***** Provided entries *****

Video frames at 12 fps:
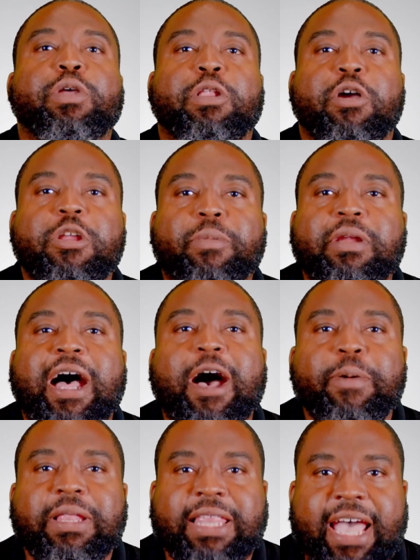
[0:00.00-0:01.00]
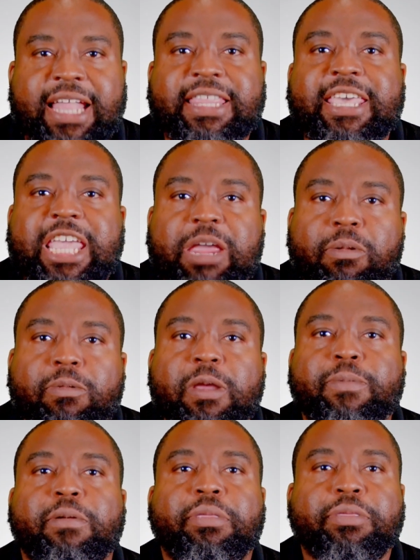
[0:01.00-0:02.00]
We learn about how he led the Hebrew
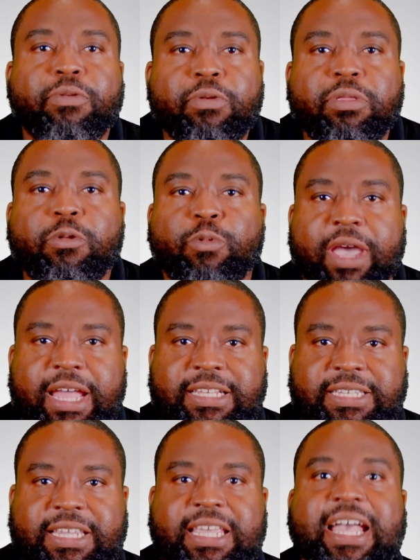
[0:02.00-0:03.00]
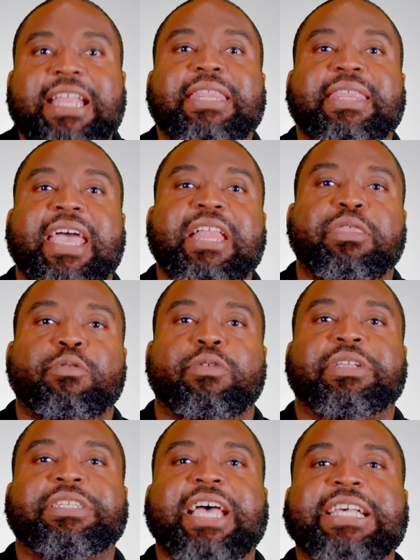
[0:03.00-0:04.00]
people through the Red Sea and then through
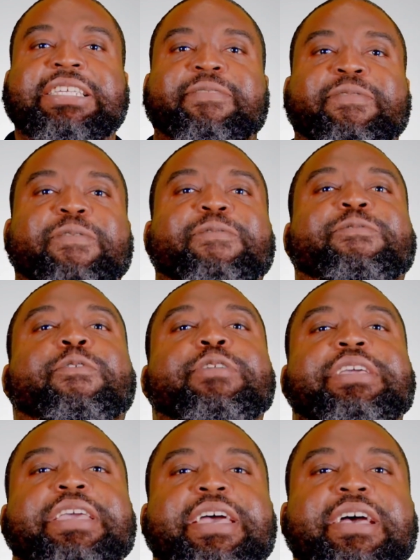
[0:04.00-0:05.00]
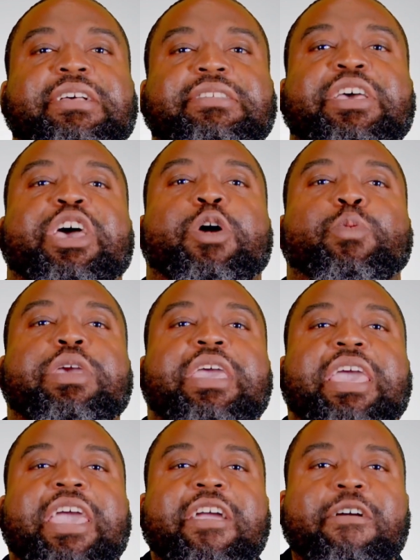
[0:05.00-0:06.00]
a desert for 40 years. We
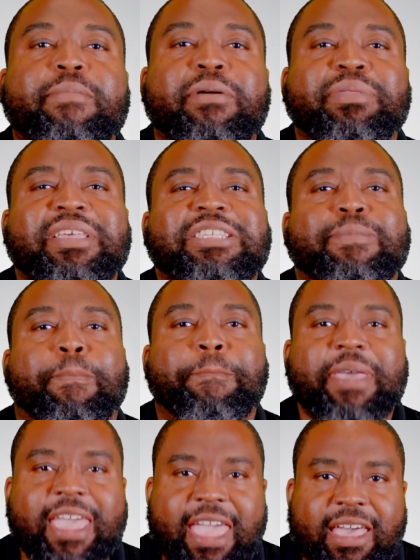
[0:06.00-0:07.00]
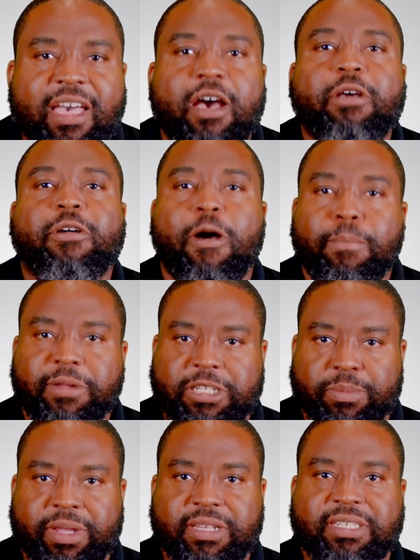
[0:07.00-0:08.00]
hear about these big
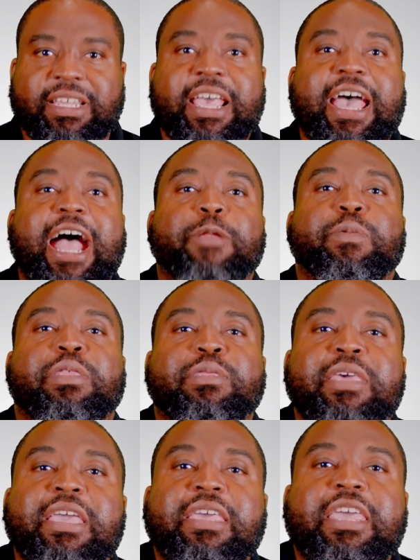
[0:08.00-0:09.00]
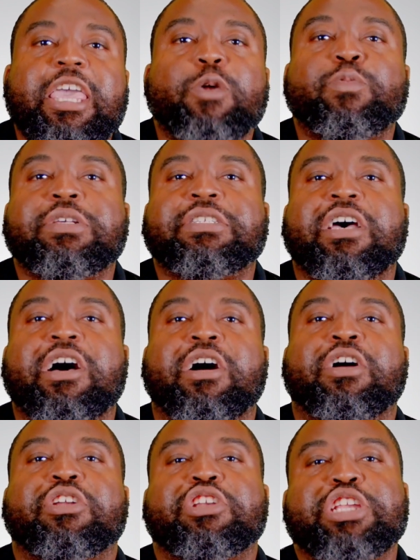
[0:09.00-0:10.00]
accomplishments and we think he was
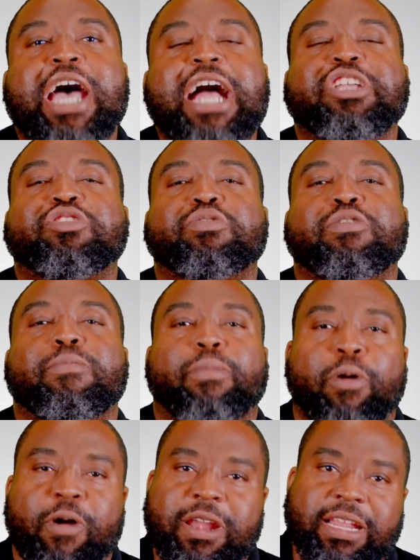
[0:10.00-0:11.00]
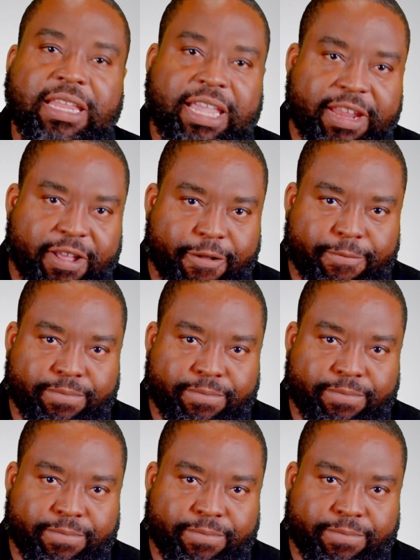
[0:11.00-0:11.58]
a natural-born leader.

*****

* _About this exercise_:
Write the entries out in full and exactly, omitting every picture.

* _Exercise solution_:
Video frames at 12 fps:
[0:00.00-0:01.00]
[0:01.00-0:02.00]
We learn about how he led the Hebrew
[0:02.00-0:03.00]
[0:03.00-0:04.00]
people through the Red Sea and then through
[0:04.00-0:05.00]
[0:05.00-0:06.00]
a desert for 40 years. We
[0:06.00-0:07.00]
[0:07.00-0:08.00]
hear about these big
[0:08.00-0:09.00]
[0:09.00-0:10.00]
accomplishments and we think he was
[0:10.00-0:11.00]
[0:11.00-0:11.58]
a natural-born leader.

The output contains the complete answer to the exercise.